Date of publication: 3 April 2015
Olena Omelchenko, Partner, Attorney at Law, Head of International Trade Practice
Source: Ekonomichna Pravda
On February 25, 2015 the Law of Ukraine “On measures intended for stabilization of the balance of payments of Ukraine pursuant to article XII of the General agreement on tariffs and trade 1994” came into force.
This law temporarily (for one year) introduces an additional 10% import duty applied to agricultural products and 5% duty applied to industrial products excluding life indispensable products.
The import duty will be levied irrespective of the country of origin of such goods and free trade agreements concluded by Ukraine.
International legal relationships of Ukraine in terms of application of such measures is governed by WTO regulations and the CIS Free Trade Zone Agreement as of October 18, 2011 which do not forbid introduction of any restrictions for stabilization of the country’s balance of payments in certain circumstances.

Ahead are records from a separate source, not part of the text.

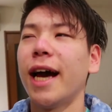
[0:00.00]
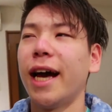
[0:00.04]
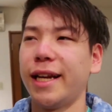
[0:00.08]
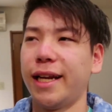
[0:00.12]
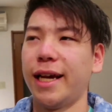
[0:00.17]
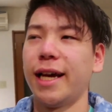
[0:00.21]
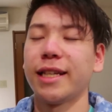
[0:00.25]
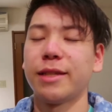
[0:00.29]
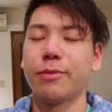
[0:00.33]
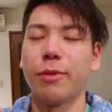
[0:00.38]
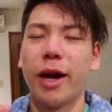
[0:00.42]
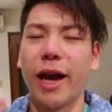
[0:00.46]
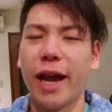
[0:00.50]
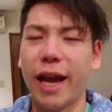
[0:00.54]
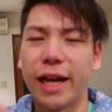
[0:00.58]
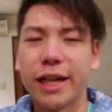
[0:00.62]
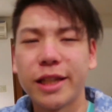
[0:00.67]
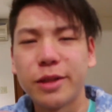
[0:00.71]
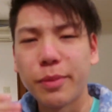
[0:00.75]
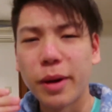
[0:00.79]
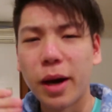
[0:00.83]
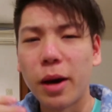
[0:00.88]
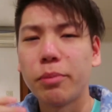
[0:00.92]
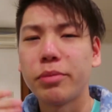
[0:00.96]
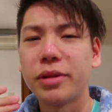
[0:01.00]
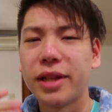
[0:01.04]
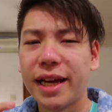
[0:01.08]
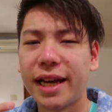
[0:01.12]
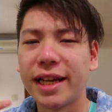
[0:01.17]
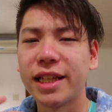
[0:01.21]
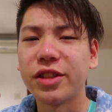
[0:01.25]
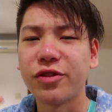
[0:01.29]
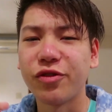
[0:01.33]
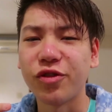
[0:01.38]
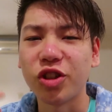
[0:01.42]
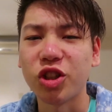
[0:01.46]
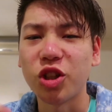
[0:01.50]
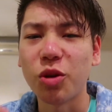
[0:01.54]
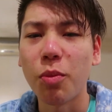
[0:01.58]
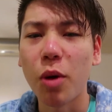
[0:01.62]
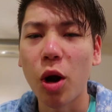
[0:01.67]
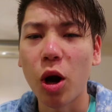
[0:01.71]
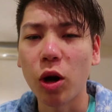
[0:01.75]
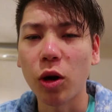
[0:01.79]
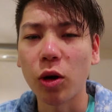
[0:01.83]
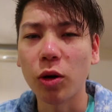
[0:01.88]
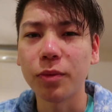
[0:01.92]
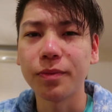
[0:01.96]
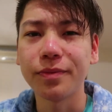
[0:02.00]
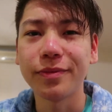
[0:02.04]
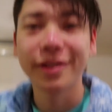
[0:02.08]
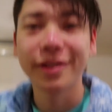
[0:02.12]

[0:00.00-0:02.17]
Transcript: Had to ask my aunt about plans for tomorrow.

Introduction of such restrictions is rare but effective instrument of supporting the national economy which is practically applied further to fundamental economic analysis of the state of the balance of payments and gold reserves of the country. Such restrictions must be of “general nature” and exert positive effect onto GDP.
At the same time it is important to determine the most vulnerable commodity items referred to as “life indispensable products” and brought from under the influence of corresponding measures. For example the durable means of production or raw materials necessary for manufacturing process.

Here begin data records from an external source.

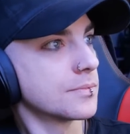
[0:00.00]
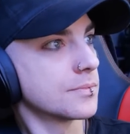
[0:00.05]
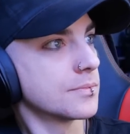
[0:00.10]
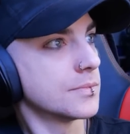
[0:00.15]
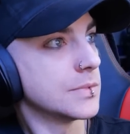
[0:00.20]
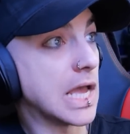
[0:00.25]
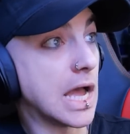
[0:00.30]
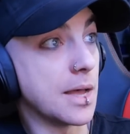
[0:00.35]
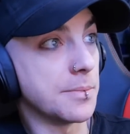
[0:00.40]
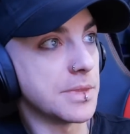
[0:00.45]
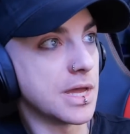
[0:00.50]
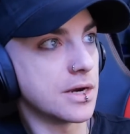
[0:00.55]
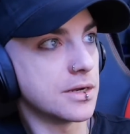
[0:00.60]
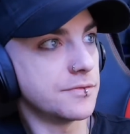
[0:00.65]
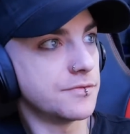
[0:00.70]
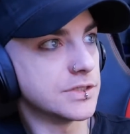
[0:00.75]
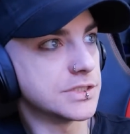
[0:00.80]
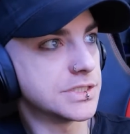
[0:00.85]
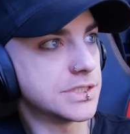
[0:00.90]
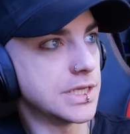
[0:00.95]
Yeah, I'm not
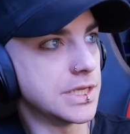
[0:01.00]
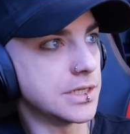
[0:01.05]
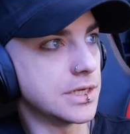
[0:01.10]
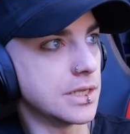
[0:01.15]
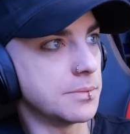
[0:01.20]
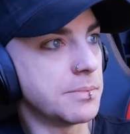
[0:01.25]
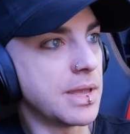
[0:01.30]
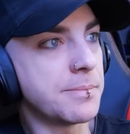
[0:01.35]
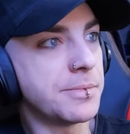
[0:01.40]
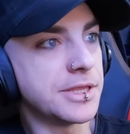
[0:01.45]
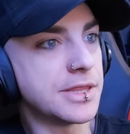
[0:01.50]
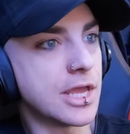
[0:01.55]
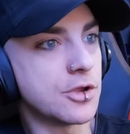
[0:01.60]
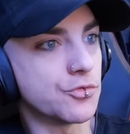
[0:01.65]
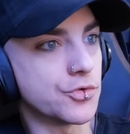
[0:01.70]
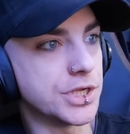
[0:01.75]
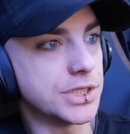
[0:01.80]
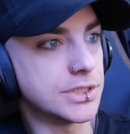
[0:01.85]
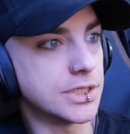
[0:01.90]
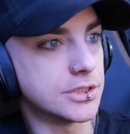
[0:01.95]
even seeing it. Maybe they
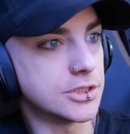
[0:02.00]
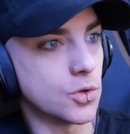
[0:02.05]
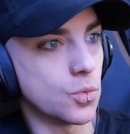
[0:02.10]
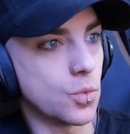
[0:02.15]
redid the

Ukraine is committed to the “general” approach of defining the list of products import of which has been subjected to import duties. However, many raw materials required for manufacturing were not included into the list of exempted items which may cause price increases at the Ukrainian local market.
One should also keep in mind dependence of Ukrainian economy on the products imported from abroad. In agricultural sphere such rate reaches up to 15% (in intrabranch consumption) and in manufacturing industry – exceeds 40%. According to certain prognoses introduction of additional import duty will cause a decrease of actual GDP by 0.73%.
That is why it would be desirable to review the possibility of further liberalization of measures by extending the list of limitations of so-called critical export.
According to coordinations regarding the provisions on the balance of payments GATT Ukraine informed the WTO on taking corresponding measures through notice WT/BOP/N/78 as of January 21, 2015 and informed about its willingness to start consultations with a corresponding committee a session of which is planned on April 28.
In order to represent its position regarding certain limitations in connection with payment balance to the committee Ukraine, prior to consultations, must draft the Basic Document and submit it to the WTO’s Secretariat as well as to serve an additional notice on the law becoming effective.
The Basic Document must contain analysis of the dynamics of development of the situation with payment balance and its prospects, review of the measures of internal politics applied for restoring a long-term balance.
It is also necessary to submit full description of approved limitations, legal framework, steps undertaken to decrease the accessory protective effect, as well as the plan of removal and gradual decrease of limitations.
If, within the period of working with the committee, Ukraine fails to convince the interested countries in the practicability and lawfulness of approving limitations it is going to expect premature cancellation of the additional import duty.
The said has already been mentioned in the press with reference to memorandum on economic and financial policy concluded by the Cabinet of Ministers of Ukraine and the IMF.
Participation in the committee is open to all the WTO members, including the main trade partners – European Union and the Russian Federation.
Following the consolations the committee will submit a report to the general council of the WTO containing considerations and recommendations, as well as proposals of the parties proposed at the committee.
Ukraine must also hold consultations with the parties to the free trade zone agreement as of October 18, 2011 interests of which may be affected.
As it was reported the Russian Federation is initiating a discussion of the additional duty onto imported goods introduced by Ukraine within the CIS.
The consultations will be of great interest to Belarus which is not able to take part in the discussion at the WTO platform, as soon as it is not a WTO member, but which has Ukraine as one of its principal trade partners.
If one of the parties to the agreement claims that Ukraine fails to fulfill its obligations, which inflicts harm to its economic interests, it will have the right to carry out additional consultations and create an expert committee to settle the dispute.
However, the dispute settlement mechanism within the CIS is inoperable in view of unregulated technical matters including the absence of the procedure of paying remuneration to the experts. Thus, it should be expected that at the level of the CIS countries the progress will go no further than just consultations.